◆ **WHAT IS REQUIRED**
All of the entries are to be restated word for word.

** DATA FOR THIS EXERCISE follows **

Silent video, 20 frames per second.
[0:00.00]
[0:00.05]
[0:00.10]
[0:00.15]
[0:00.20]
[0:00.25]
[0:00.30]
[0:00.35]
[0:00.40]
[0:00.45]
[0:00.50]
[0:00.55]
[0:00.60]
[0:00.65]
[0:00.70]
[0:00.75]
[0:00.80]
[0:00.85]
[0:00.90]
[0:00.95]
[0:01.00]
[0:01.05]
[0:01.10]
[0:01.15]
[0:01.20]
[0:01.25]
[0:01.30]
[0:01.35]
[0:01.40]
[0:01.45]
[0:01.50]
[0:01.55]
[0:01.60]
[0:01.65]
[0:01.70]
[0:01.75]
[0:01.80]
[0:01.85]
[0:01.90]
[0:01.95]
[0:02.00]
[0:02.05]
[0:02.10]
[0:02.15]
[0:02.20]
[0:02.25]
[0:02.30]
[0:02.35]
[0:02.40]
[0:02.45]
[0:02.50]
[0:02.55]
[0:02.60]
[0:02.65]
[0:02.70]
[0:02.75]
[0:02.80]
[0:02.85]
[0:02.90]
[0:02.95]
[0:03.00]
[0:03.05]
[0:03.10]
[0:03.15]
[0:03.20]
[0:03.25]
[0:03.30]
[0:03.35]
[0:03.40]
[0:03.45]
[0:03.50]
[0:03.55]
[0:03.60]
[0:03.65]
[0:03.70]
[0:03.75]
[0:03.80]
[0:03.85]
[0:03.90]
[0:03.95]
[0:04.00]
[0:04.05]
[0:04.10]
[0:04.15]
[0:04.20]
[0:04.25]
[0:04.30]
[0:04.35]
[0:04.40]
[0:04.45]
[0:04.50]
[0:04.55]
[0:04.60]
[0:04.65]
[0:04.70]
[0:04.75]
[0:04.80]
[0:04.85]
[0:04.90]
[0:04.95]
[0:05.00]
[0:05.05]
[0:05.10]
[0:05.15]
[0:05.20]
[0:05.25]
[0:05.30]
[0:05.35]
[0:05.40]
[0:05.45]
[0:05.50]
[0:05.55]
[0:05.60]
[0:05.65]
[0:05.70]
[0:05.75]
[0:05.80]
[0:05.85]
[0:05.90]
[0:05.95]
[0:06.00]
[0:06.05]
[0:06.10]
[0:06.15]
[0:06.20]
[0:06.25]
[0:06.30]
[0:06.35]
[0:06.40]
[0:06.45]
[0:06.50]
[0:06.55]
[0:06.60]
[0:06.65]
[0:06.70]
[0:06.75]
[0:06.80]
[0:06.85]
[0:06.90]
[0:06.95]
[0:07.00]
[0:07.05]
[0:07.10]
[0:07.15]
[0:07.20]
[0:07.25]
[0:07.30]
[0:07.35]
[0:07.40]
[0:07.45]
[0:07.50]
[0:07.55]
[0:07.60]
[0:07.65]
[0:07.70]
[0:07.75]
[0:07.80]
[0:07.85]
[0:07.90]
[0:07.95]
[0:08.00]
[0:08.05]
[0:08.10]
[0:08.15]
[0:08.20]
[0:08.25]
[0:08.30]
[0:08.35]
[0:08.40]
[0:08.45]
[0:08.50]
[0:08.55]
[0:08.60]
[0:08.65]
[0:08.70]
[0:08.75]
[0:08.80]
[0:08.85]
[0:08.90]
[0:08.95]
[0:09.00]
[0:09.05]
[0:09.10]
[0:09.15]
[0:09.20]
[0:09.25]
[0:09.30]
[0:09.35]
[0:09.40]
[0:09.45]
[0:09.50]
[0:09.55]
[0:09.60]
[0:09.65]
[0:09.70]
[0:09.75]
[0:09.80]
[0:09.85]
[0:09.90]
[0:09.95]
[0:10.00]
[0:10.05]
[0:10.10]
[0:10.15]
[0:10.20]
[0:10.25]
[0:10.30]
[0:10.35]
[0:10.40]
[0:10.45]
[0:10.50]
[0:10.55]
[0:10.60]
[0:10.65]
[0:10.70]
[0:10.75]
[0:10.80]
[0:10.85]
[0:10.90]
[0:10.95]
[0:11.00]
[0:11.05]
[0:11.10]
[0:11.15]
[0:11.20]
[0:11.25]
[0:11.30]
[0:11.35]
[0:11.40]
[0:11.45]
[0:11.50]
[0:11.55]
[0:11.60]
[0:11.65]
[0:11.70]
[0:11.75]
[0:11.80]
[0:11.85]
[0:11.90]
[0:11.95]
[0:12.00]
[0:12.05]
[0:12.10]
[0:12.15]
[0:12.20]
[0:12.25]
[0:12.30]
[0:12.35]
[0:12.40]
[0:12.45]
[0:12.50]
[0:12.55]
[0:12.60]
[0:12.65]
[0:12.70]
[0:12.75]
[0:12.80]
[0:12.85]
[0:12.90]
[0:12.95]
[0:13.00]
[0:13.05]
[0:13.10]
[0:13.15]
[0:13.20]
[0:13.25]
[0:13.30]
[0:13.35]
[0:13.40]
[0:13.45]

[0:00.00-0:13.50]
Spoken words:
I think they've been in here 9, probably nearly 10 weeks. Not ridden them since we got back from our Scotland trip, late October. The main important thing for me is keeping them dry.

** End of DATA FOR THIS EXERCISE **

◆ **WORKED SOLUTION**
Silent video, 20 frames per second.
[0:00.00]
[0:00.05]
[0:00.10]
[0:00.15]
[0:00.20]
[0:00.25]
[0:00.30]
[0:00.35]
[0:00.40]
[0:00.45]
[0:00.50]
[0:00.55]
[0:00.60]
[0:00.65]
[0:00.70]
[0:00.75]
[0:00.80]
[0:00.85]
[0:00.90]
[0:00.95]
[0:01.00]
[0:01.05]
[0:01.10]
[0:01.15]
[0:01.20]
[0:01.25]
[0:01.30]
[0:01.35]
[0:01.40]
[0:01.45]
[0:01.50]
[0:01.55]
[0:01.60]
[0:01.65]
[0:01.70]
[0:01.75]
[0:01.80]
[0:01.85]
[0:01.90]
[0:01.95]
[0:02.00]
[0:02.05]
[0:02.10]
[0:02.15]
[0:02.20]
[0:02.25]
[0:02.30]
[0:02.35]
[0:02.40]
[0:02.45]
[0:02.50]
[0:02.55]
[0:02.60]
[0:02.65]
[0:02.70]
[0:02.75]
[0:02.80]
[0:02.85]
[0:02.90]
[0:02.95]
[0:03.00]
[0:03.05]
[0:03.10]
[0:03.15]
[0:03.20]
[0:03.25]
[0:03.30]
[0:03.35]
[0:03.40]
[0:03.45]
[0:03.50]
[0:03.55]
[0:03.60]
[0:03.65]
[0:03.70]
[0:03.75]
[0:03.80]
[0:03.85]
[0:03.90]
[0:03.95]
[0:04.00]
[0:04.05]
[0:04.10]
[0:04.15]
[0:04.20]
[0:04.25]
[0:04.30]
[0:04.35]
[0:04.40]
[0:04.45]
[0:04.50]
[0:04.55]
[0:04.60]
[0:04.65]
[0:04.70]
[0:04.75]
[0:04.80]
[0:04.85]
[0:04.90]
[0:04.95]
[0:05.00]
[0:05.05]
[0:05.10]
[0:05.15]
[0:05.20]
[0:05.25]
[0:05.30]
[0:05.35]
[0:05.40]
[0:05.45]
[0:05.50]
[0:05.55]
[0:05.60]
[0:05.65]
[0:05.70]
[0:05.75]
[0:05.80]
[0:05.85]
[0:05.90]
[0:05.95]
[0:06.00]
[0:06.05]
[0:06.10]
[0:06.15]
[0:06.20]
[0:06.25]
[0:06.30]
[0:06.35]
[0:06.40]
[0:06.45]
[0:06.50]
[0:06.55]
[0:06.60]
[0:06.65]
[0:06.70]
[0:06.75]
[0:06.80]
[0:06.85]
[0:06.90]
[0:06.95]
[0:07.00]
[0:07.05]
[0:07.10]
[0:07.15]
[0:07.20]
[0:07.25]
[0:07.30]
[0:07.35]
[0:07.40]
[0:07.45]
[0:07.50]
[0:07.55]
[0:07.60]
[0:07.65]
[0:07.70]
[0:07.75]
[0:07.80]
[0:07.85]
[0:07.90]
[0:07.95]
[0:08.00]
[0:08.05]
[0:08.10]
[0:08.15]
[0:08.20]
[0:08.25]
[0:08.30]
[0:08.35]
[0:08.40]
[0:08.45]
[0:08.50]
[0:08.55]
[0:08.60]
[0:08.65]
[0:08.70]
[0:08.75]
[0:08.80]
[0:08.85]
[0:08.90]
[0:08.95]
[0:09.00]
[0:09.05]
[0:09.10]
[0:09.15]
[0:09.20]
[0:09.25]
[0:09.30]
[0:09.35]
[0:09.40]
[0:09.45]
[0:09.50]
[0:09.55]
[0:09.60]
[0:09.65]
[0:09.70]
[0:09.75]
[0:09.80]
[0:09.85]
[0:09.90]
[0:09.95]
[0:10.00]
[0:10.05]
[0:10.10]
[0:10.15]
[0:10.20]
[0:10.25]
[0:10.30]
[0:10.35]
[0:10.40]
[0:10.45]
[0:10.50]
[0:10.55]
[0:10.60]
[0:10.65]
[0:10.70]
[0:10.75]
[0:10.80]
[0:10.85]
[0:10.90]
[0:10.95]
[0:11.00]
[0:11.05]
[0:11.10]
[0:11.15]
[0:11.20]
[0:11.25]
[0:11.30]
[0:11.35]
[0:11.40]
[0:11.45]
[0:11.50]
[0:11.55]
[0:11.60]
[0:11.65]
[0:11.70]
[0:11.75]
[0:11.80]
[0:11.85]
[0:11.90]
[0:11.95]
[0:12.00]
[0:12.05]
[0:12.10]
[0:12.15]
[0:12.20]
[0:12.25]
[0:12.30]
[0:12.35]
[0:12.40]
[0:12.45]
[0:12.50]
[0:12.55]
[0:12.60]
[0:12.65]
[0:12.70]
[0:12.75]
[0:12.80]
[0:12.85]
[0:12.90]
[0:12.95]
[0:13.00]
[0:13.05]
[0:13.10]
[0:13.15]
[0:13.20]
[0:13.25]
[0:13.30]
[0:13.35]
[0:13.40]
[0:13.45]

[0:00.00-0:13.50]
Spoken words:
I think they've been in here 9, probably nearly 10 weeks. Not ridden them since we got back from our Scotland trip, late October. The main important thing for me is keeping them dry.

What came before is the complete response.